Growing Up
Well-being

5 Things I Would Tell my 20-Year-Old Self

Oh, to be young again. I mean, not that I’m old (31, to be precise), but I find myself thinking this as I glance out of the window, taking note of the 20-something-year-old girl in the flat opposite. She’s glancing up at her laptop and taking notes in a notebook. It looks like she is studying. Would I go back in a time machine if I could? And if I did, I wonder what I’d tell my younger, naive self? 

After much contemplation over what feels like a lifetime of the most ridiculous mistakes known to humankind, I’ve compiled a list of 5 things I would tell my 20-year-old self.

1. Don’t waste time chasing someone else’s dream

Make your own way. Carve your own path. Tune into your heart and your intuition. Don’t follow the path of logic so purposely set up by society – especially Western society, as I know it. We’re always taught not to act on our gut feelings and intuition and that logic is more important. But where did that lead me? Misery, to put it bluntly! I had a bit of an identity crisis and I felt like I didn’t know who I was anymore. I had no idea what I wanted, because I was looking in all the wrong places. Don’t let the world tell you what your priorities are. You hold the key.

A red flower standing out in a field of yellow flowers. Carve your own path. 5 things i would tell my 20-year-old self

2. Travel

Do it soon. Don’t wait, hoping you’re about to realise your career dreams, so you can build something for yourself before you go. When your heart is telling you to do something – do it. This was one of my biggest mistakes. Surrounded by friends and peers who were going onto further study or getting graduate jobs, I spent so much time worrying about my own career path. I felt like there was something wrong with me, because I didn’t know what I wanted to do as a profession. It’s clear to me now that I wasn’t ready for that, and if I’d accepted that, I would have taken a very different path, following my bliss instead of trying to live up to societal expectations. I did go in the end, but had let myself sink into a pretty dark place before I mustered up the courage.

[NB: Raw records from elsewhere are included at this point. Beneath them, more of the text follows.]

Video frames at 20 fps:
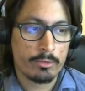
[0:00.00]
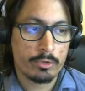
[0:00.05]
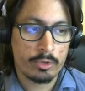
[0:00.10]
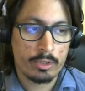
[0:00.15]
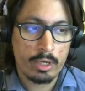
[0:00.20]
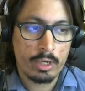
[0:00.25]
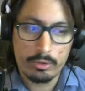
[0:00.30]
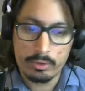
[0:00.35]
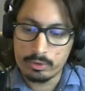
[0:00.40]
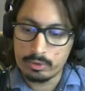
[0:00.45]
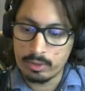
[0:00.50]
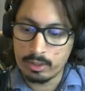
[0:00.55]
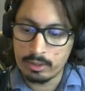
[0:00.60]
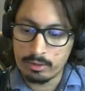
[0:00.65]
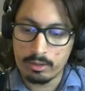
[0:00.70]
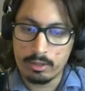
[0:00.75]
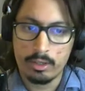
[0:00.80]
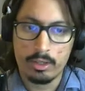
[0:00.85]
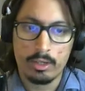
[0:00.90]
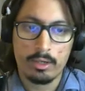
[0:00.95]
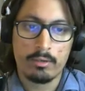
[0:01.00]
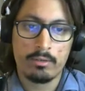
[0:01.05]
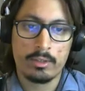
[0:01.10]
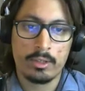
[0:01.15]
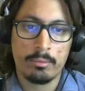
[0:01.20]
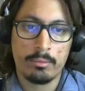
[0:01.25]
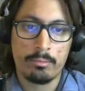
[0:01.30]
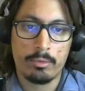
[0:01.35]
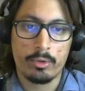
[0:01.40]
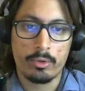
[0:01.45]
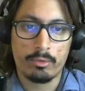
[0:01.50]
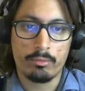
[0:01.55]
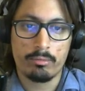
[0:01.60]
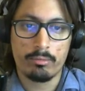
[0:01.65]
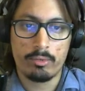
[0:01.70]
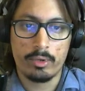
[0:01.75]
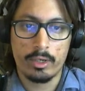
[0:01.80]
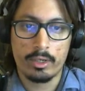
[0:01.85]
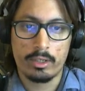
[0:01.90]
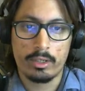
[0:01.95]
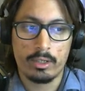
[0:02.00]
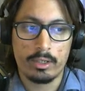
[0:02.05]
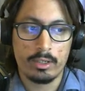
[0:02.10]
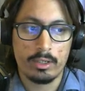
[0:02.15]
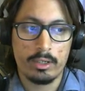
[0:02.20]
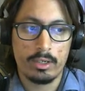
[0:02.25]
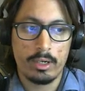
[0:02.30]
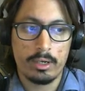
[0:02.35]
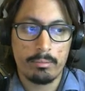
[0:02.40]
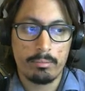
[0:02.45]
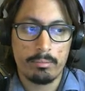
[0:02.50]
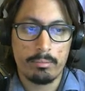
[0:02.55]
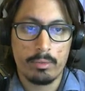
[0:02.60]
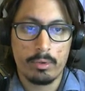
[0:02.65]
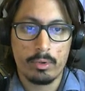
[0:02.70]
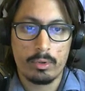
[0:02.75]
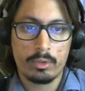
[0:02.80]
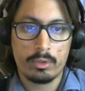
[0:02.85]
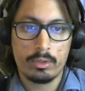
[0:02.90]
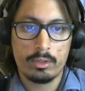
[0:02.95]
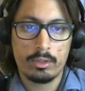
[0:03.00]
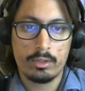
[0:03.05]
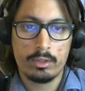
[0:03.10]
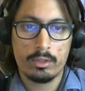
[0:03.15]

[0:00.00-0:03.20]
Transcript: So now you can, for example, you can brighten it up more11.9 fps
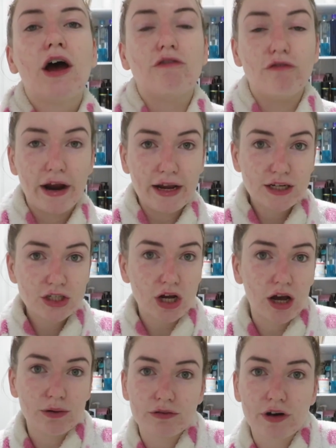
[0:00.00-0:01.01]
range.
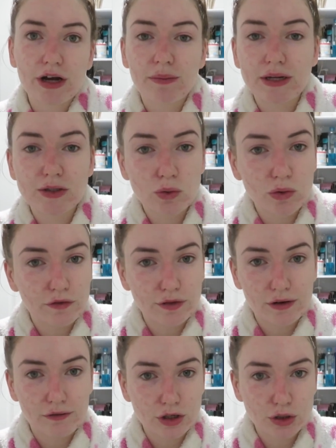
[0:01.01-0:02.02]
I would recommend all of
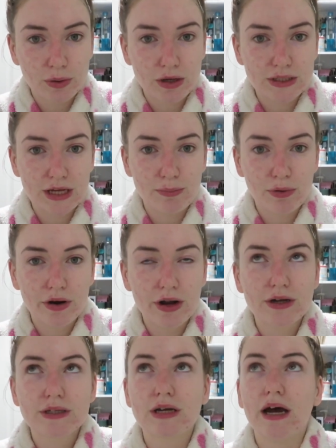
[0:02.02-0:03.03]
the La Roche Posay
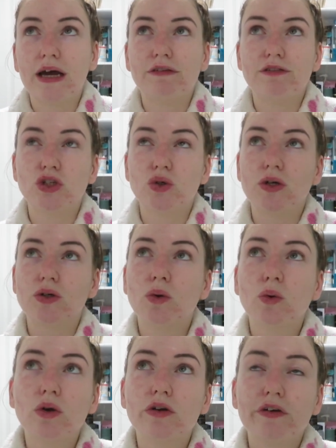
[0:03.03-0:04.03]
products. I have enjoyed
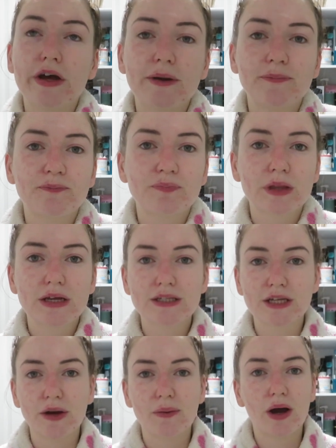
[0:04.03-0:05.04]
all of it,
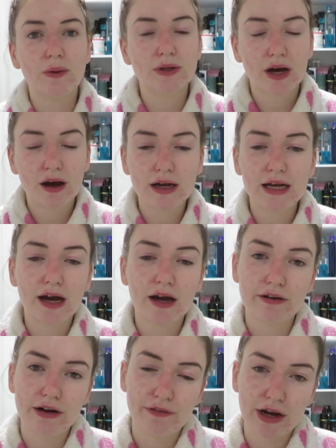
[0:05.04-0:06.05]
so I would highly,
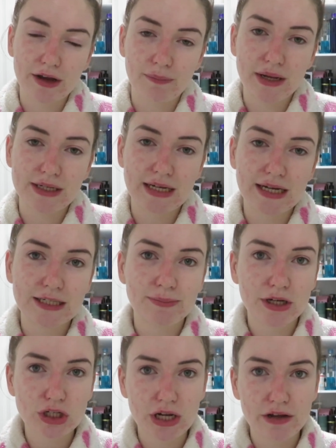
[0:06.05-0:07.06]
highly recommend it,
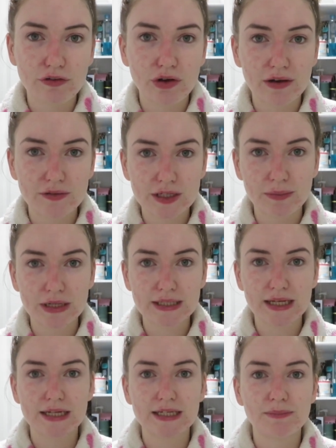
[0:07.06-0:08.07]
especially if you have similar
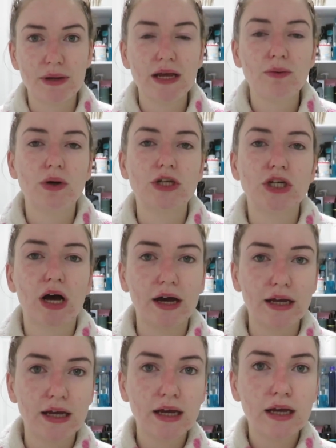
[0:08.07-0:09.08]
skin to me, which
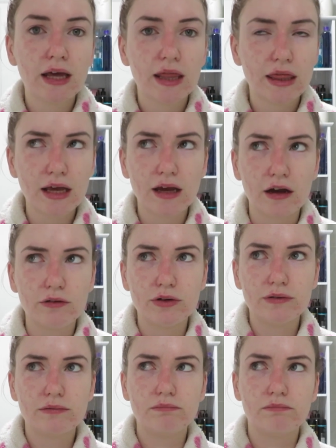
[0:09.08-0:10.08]
I think I
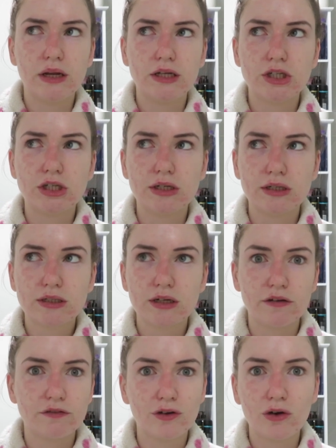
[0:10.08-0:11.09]
would mentioned.
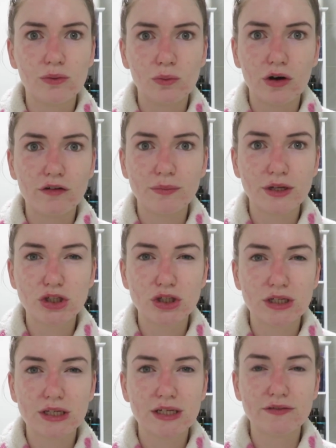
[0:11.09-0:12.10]
I've forgotten what I've
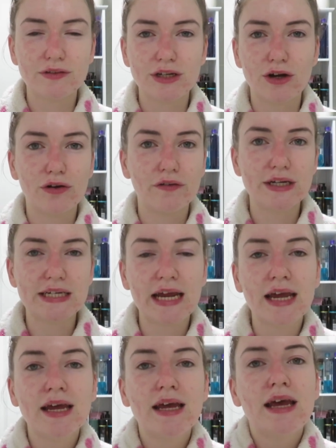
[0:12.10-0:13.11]
mentioned in this video already,
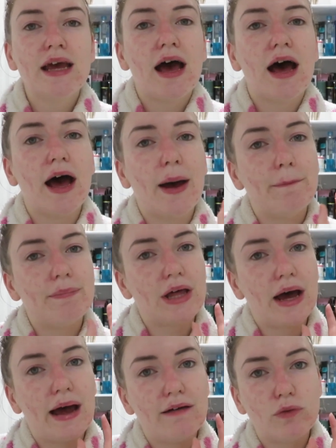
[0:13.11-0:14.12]

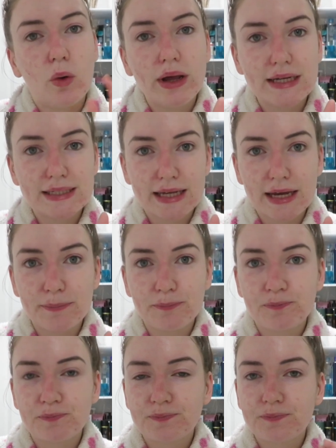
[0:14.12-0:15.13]
that I have oily
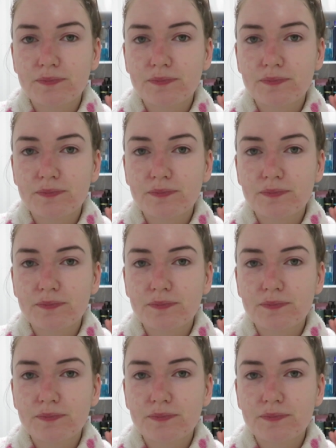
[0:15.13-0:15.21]
skin,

3. Don’t let others walk all over you

One thing I’ve realised, to my dismay – I’m basically like a sponge. Soft, squishy, soaking up everything around me. When people are cruel, it really troubles me, and it feels like I absorb the energy so deeply that it affects my entire existence. Of course, the narcissists thrive on that, and they can sense it. If you’re not taking proper care of yourself, your energy actually invites them in. They feast on you.

My 20-year-old self was always keen to give everyone the benefit of the doubt. If I could impart one important piece of advice, it would be to learn to trust my gut feeling, shield myself and stand up to anyone who tries to take advantage. Now, I have a solid boundary with energy vampires. I will do anything in my power to not let them in. I’m sensitive to my surroundings and my intuition can spot them a mile off. I’ve learned to trust my intuition instead of suppressing it, and as a result I no longer let people make me feel small.

4. Don’t care what other people think of you

If someone doesn’t like you, don’t take it personally. Not everyone can like you – just as you can’t like everyone. People come onto your path for a reason. Some are here to stay, and others are here to teach you lessons. So what would I tell my younger self? Your real friends will love you for who you are and will stick by you through thick and thin. Always be yourself. How are you supposed to find your soul tribe if you’re busy trying to be someone else?

A group of youngsters holding hands

5. Put yourself first

From a young age, we’re taught that putting others before yourself is a noble thing to do, but at what expense? Don’t get me wrong – sharing is caring, and selfless acts to help others is in many cases a beautiful thing, but we need to know where to draw the line. Whether it’s staying in a relationship to make someone else happy, or taking on more tasks than we can handle at work – knowing when to say no is paramount. When you’re consistently trying to keep others happy at your own expense – you lose yourself. Like a battery, your energy needs to be recharged. There needs to be both give and take – a balanced energy exchange. If it’s nothing but give, give, give, your battery will drain. Eventually there will be nothing left to give – apart from calls to mental health support groups!

Hindsight is a Beautiful Thing

Of course I would love to go back in a time machine and make these changes, but the reality is, even if I could, I doubt I would take the advice! Regardless of what I would tell my younger self, I’m certain I’d make the same mistakes all over again. Hindsight is a beautiful thing, but so are mistakes, because we learn from them. That’s how we grow. My mistakes are part of who I am today, and I’ve learned to accept all parts of me – including the shadows. People can give you advice, but sometimes you have to learn the hard way, by making the mistakes, sometimes over and over again, before you learn those valuable lessons. You have to work things out for yourself; make your own mistakes; walk (and sometimes scramble!) your own path.

Life has thrown me some crazy curve-balls – some which have been a direct result of my own ridiculous actions! I could probably write a book on how not to live your life, but instead of focusing on what we could have done differently, how about we take value from the lessons, and look to the future. You can’t change the past, but you can change the now. Instead of disliking my younger self and holding her responsible, I’ve learned to forgive her, to nurture her and let her know that everything is okay.